Nothing but the text of the records belongs in your answer: repeat all of it exactly and leave out the images.
[Entries provided Boundary: Start]
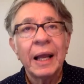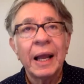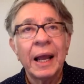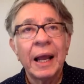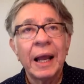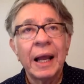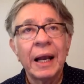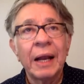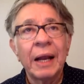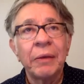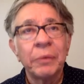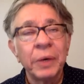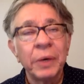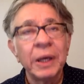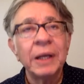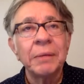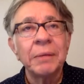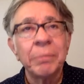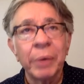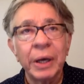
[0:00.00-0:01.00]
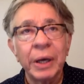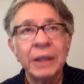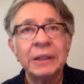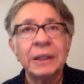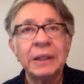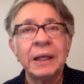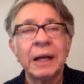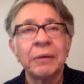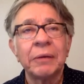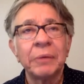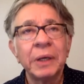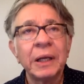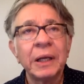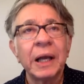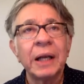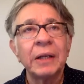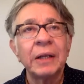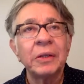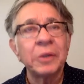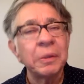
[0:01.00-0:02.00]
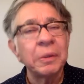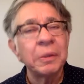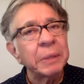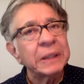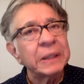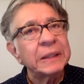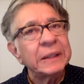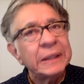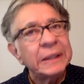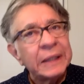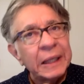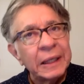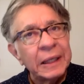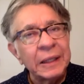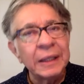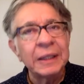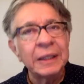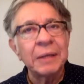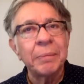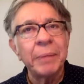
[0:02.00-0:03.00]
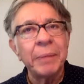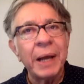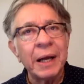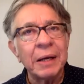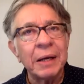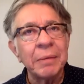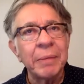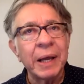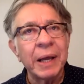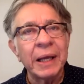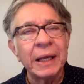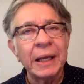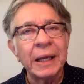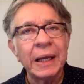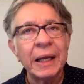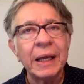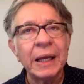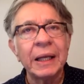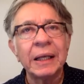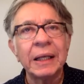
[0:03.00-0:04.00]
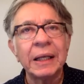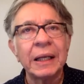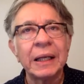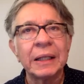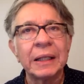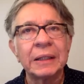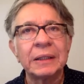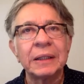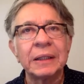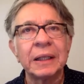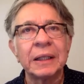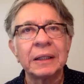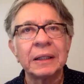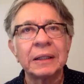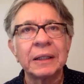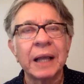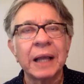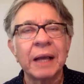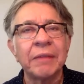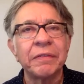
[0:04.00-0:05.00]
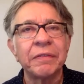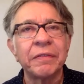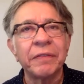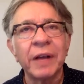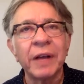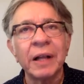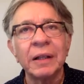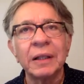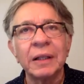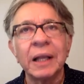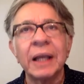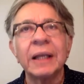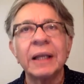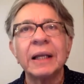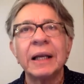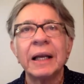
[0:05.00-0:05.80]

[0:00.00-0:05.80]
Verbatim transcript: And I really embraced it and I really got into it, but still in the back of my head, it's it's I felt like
[Entries provided Boundary: End]
- [Exercise solution]
[0:00.00-0:01.00]
[0:01.00-0:02.00]
[0:02.00-0:03.00]
[0:03.00-0:04.00]
[0:04.00-0:05.00]
[0:05.00-0:05.80]

[0:00.00-0:05.80]
Verbatim transcript: And I really embraced it and I really got into it, but still in the back of my head, it's it's I felt like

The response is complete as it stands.